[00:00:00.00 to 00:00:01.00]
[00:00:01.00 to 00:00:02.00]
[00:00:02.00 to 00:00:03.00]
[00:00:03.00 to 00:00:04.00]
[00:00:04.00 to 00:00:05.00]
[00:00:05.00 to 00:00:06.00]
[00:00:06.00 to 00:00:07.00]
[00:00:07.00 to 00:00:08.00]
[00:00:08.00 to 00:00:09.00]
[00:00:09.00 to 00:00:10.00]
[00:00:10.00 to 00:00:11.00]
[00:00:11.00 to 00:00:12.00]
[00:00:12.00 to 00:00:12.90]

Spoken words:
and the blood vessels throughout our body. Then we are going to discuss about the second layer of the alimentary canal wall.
* * *
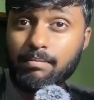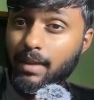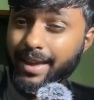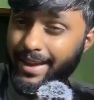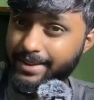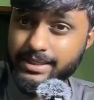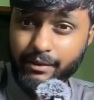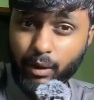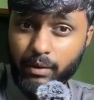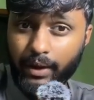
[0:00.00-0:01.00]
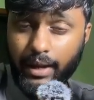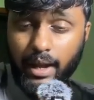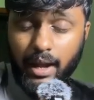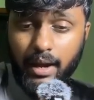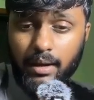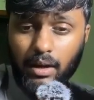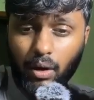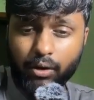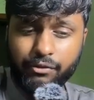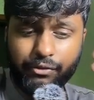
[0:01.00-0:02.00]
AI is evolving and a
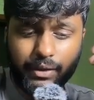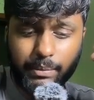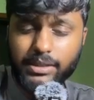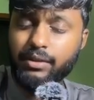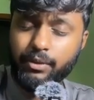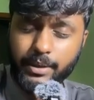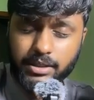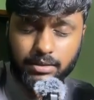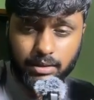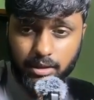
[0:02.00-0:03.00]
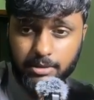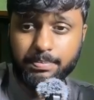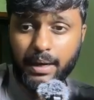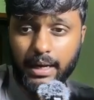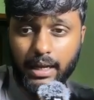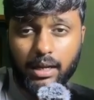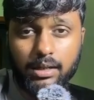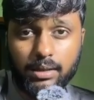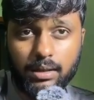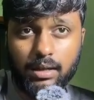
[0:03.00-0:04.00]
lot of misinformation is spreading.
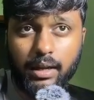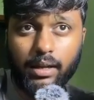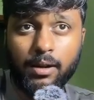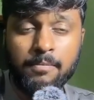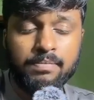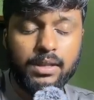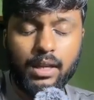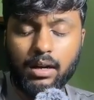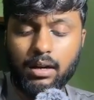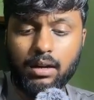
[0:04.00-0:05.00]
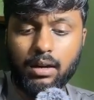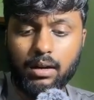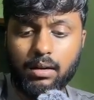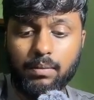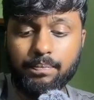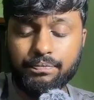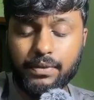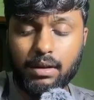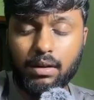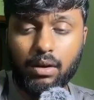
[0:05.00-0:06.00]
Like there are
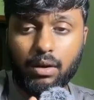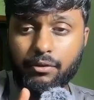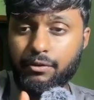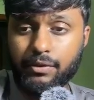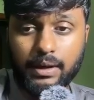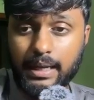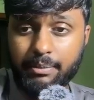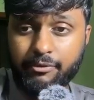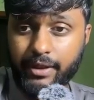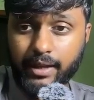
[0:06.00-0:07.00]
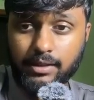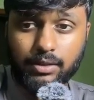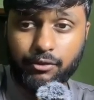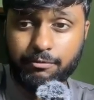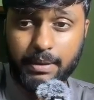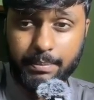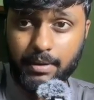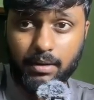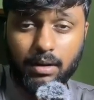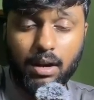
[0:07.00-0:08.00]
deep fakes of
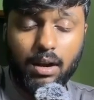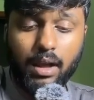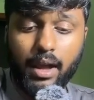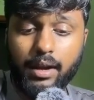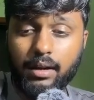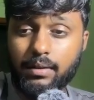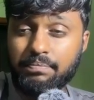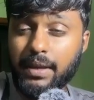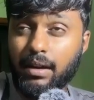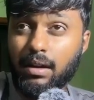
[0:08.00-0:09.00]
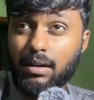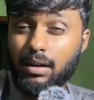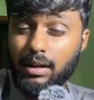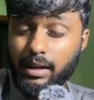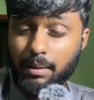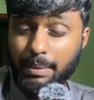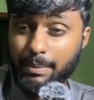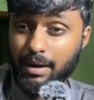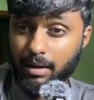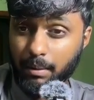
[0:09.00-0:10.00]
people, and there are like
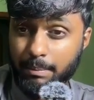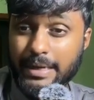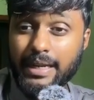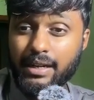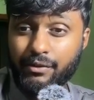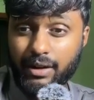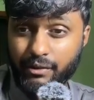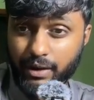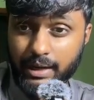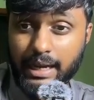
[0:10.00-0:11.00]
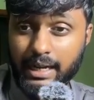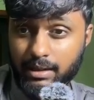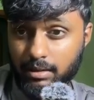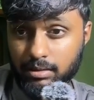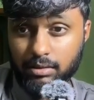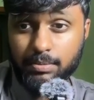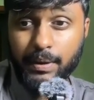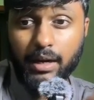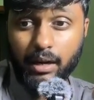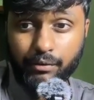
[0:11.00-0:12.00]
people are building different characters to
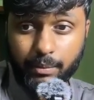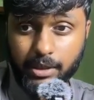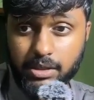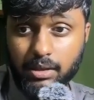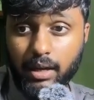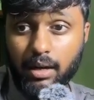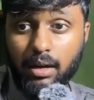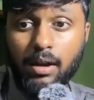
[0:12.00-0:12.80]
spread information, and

** Goal of the exercise **
Taking the entries above, write out exactly the lines starting with the line containing "[00:00:00.00 to 00:00:01.00]" and going on through the line containing "[00:00:08.00 to 00:00:09.00]", both included, and nothing else.

** Final answer **
[00:00:00.00 to 00:00:01.00]
[00:00:01.00 to 00:00:02.00]
[00:00:02.00 to 00:00:03.00]
[00:00:03.00 to 00:00:04.00]
[00:00:04.00 to 00:00:05.00]
[00:00:05.00 to 00:00:06.00]
[00:00:06.00 to 00:00:07.00]
[00:00:07.00 to 00:00:08.00]
[00:00:08.00 to 00:00:09.00]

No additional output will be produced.